I recently found myself in a bind. I desperately needed exercise, but I found myself driving to do indoor recreation on a treadmill, just to avoid breathing the air that was choking us all, knowing that I was only contributing more pollution to the air in the process. Of course, I have enjoyed days snowshoeing above the inversion and not all of those trips have involved driving, but some have, and I wonder if these are not simply emergency measures for oxygen, like the paroxysms of the swimmer who has held her breath too long and must come up for air if she hopes to get to the end. I found myself offering a prayer in church recently, and I wanted to thank God for the snow, only this time I wanted to thank Him for clearing out the pollution. I felt the emptiness of such a prayer. If I was willing to thank Him, was I not willing to repent of the stain of sin He had only temporarily washed away?
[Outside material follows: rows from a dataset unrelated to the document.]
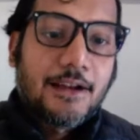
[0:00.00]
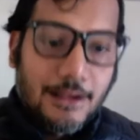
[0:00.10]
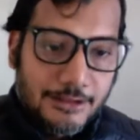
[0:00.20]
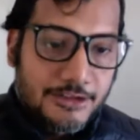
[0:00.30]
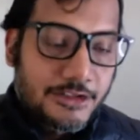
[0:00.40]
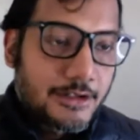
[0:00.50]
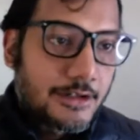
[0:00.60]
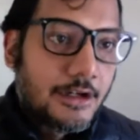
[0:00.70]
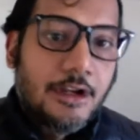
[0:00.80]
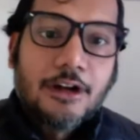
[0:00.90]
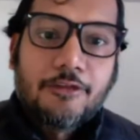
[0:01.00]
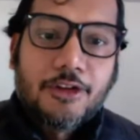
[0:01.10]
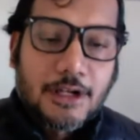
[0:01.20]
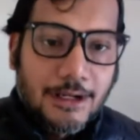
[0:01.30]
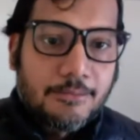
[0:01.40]
culture of your
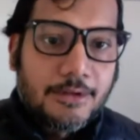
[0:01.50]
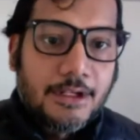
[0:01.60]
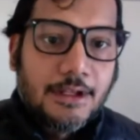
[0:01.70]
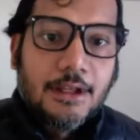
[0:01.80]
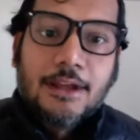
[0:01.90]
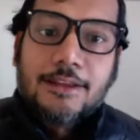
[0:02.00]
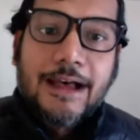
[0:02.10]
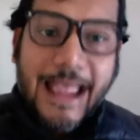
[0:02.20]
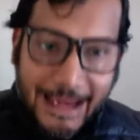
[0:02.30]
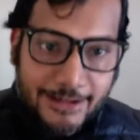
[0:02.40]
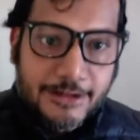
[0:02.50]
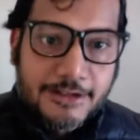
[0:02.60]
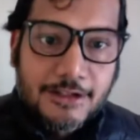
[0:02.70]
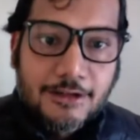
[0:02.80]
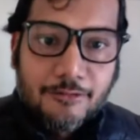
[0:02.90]
company, the
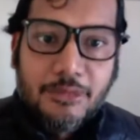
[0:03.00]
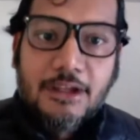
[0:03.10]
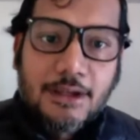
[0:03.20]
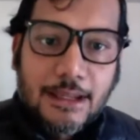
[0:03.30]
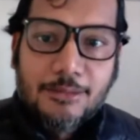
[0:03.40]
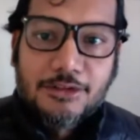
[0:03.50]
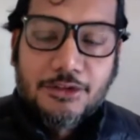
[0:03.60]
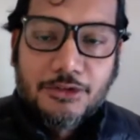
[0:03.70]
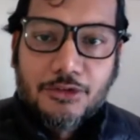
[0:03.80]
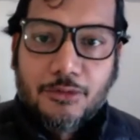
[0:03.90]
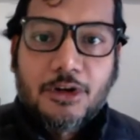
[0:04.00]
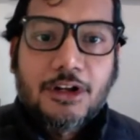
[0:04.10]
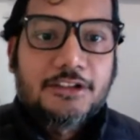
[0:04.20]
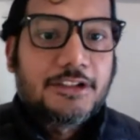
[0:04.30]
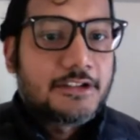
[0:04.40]
energy of being able to do new
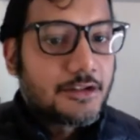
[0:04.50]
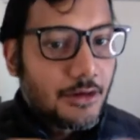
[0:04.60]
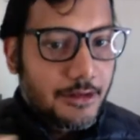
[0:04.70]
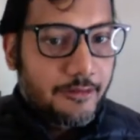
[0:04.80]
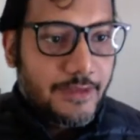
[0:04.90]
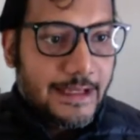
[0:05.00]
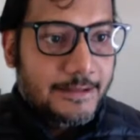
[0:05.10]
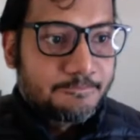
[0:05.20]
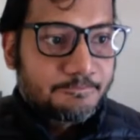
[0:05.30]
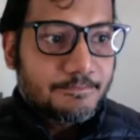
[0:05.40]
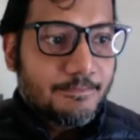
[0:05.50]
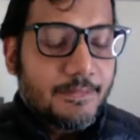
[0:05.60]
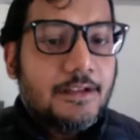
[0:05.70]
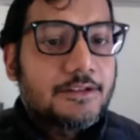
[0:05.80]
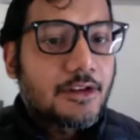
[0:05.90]
projects and all of that
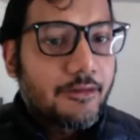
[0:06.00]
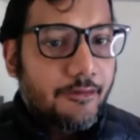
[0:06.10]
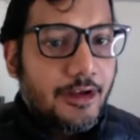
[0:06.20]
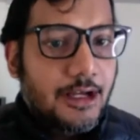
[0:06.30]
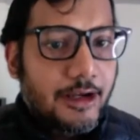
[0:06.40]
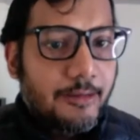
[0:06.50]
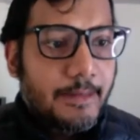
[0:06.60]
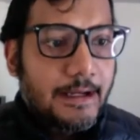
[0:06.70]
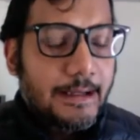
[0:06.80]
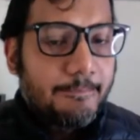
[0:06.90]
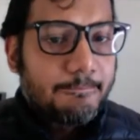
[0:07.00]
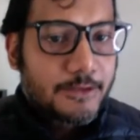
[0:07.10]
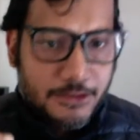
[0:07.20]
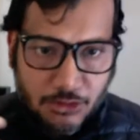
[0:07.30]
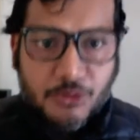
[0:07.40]
sort of
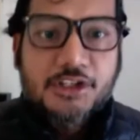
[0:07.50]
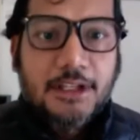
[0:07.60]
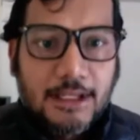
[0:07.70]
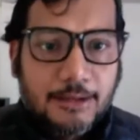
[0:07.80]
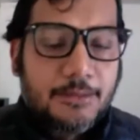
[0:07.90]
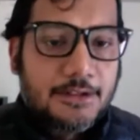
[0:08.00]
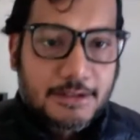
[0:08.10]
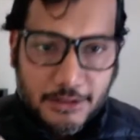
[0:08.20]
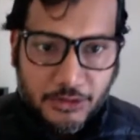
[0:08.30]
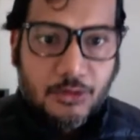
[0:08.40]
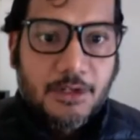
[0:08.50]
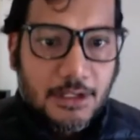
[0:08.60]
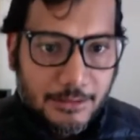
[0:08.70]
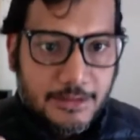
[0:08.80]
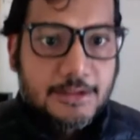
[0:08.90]
social elements and the human
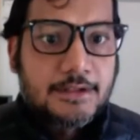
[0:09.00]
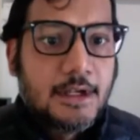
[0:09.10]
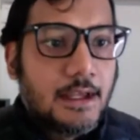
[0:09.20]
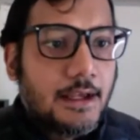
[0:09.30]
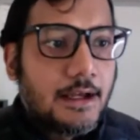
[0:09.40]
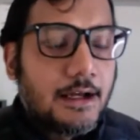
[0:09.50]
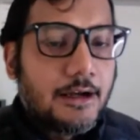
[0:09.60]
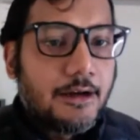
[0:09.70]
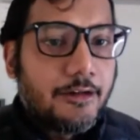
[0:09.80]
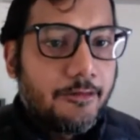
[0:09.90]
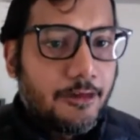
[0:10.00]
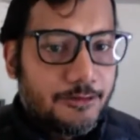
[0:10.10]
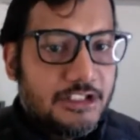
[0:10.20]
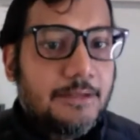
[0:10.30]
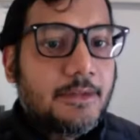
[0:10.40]
elements of
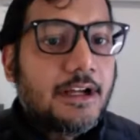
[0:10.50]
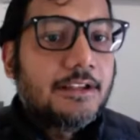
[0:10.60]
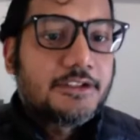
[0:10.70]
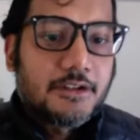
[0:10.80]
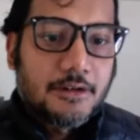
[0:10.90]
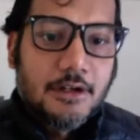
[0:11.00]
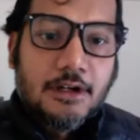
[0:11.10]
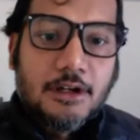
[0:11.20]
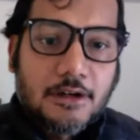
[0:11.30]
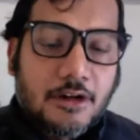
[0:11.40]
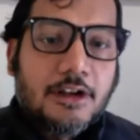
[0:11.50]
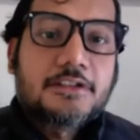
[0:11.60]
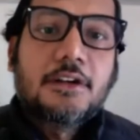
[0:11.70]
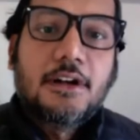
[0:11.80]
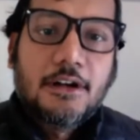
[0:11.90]
team culture across
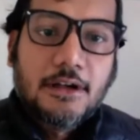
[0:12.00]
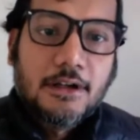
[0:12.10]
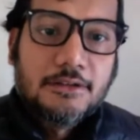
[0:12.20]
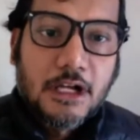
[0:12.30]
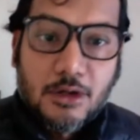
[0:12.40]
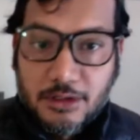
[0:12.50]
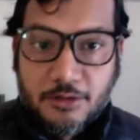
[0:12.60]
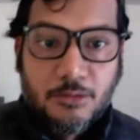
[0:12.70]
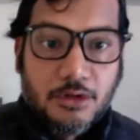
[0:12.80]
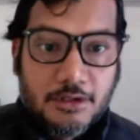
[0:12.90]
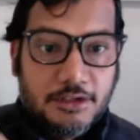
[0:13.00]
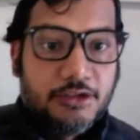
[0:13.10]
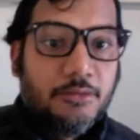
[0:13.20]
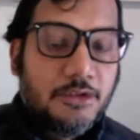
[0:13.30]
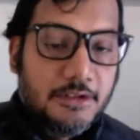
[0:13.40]
now a remote and
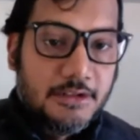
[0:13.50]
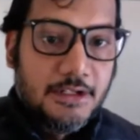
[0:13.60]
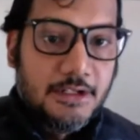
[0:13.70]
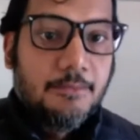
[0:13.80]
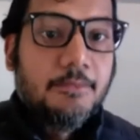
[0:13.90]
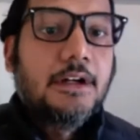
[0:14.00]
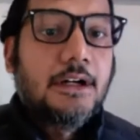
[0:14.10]
distributed team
We are looking at ourselves but we don’t recognize ourselves, either because of the distortions of the funny mirror of a ruined nature or because of our own fear of seeing the truth. We are causing our own demise, tolerating our own waste, and we have acclimated ourselves to degradation to the point of ignorance. Many people don’t even seem to realize that we are breathing polluted air and instead think of it as some kind of benign winter haze. It is amazing to me how such smog blurs all distinctions, closes off a perception of distance and relation, and brings everything to such proximity as to make us feel suffocated by the world.
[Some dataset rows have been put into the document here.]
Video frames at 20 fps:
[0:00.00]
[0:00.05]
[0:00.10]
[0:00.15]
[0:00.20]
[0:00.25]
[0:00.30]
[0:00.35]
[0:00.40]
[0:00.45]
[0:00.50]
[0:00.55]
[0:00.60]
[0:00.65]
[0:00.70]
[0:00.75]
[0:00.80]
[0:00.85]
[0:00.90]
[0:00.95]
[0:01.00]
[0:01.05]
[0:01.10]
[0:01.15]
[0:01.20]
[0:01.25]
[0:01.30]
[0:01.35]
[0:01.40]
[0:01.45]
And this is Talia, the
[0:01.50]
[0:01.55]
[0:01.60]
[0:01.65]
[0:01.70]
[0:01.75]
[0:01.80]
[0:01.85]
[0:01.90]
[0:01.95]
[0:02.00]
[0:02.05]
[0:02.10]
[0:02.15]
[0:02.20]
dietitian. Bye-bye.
Self-reflection that leads to true self-understanding requires distance and perspective. And perspective comes from movement and change of position. We have seen a marvelous few days of snow in Utah that have finally cleared out the pollution… for now. But we have a brief opportunity, perhaps before the next arrival of inversion, to get out and walk, to see the neighborhood, to understand our location, to grasp distances, and experience relations through the senses. Sometimes getting above the garbage is the only way to see it, as I recently discovered on top of a mountain. Such awakenings of the senses bring us to a clearer awareness of who we are because, as Wendell Berry says, self-understanding comes when we know where we are. Armed with such knowledge, we need to collaborate to build a more sane civilization.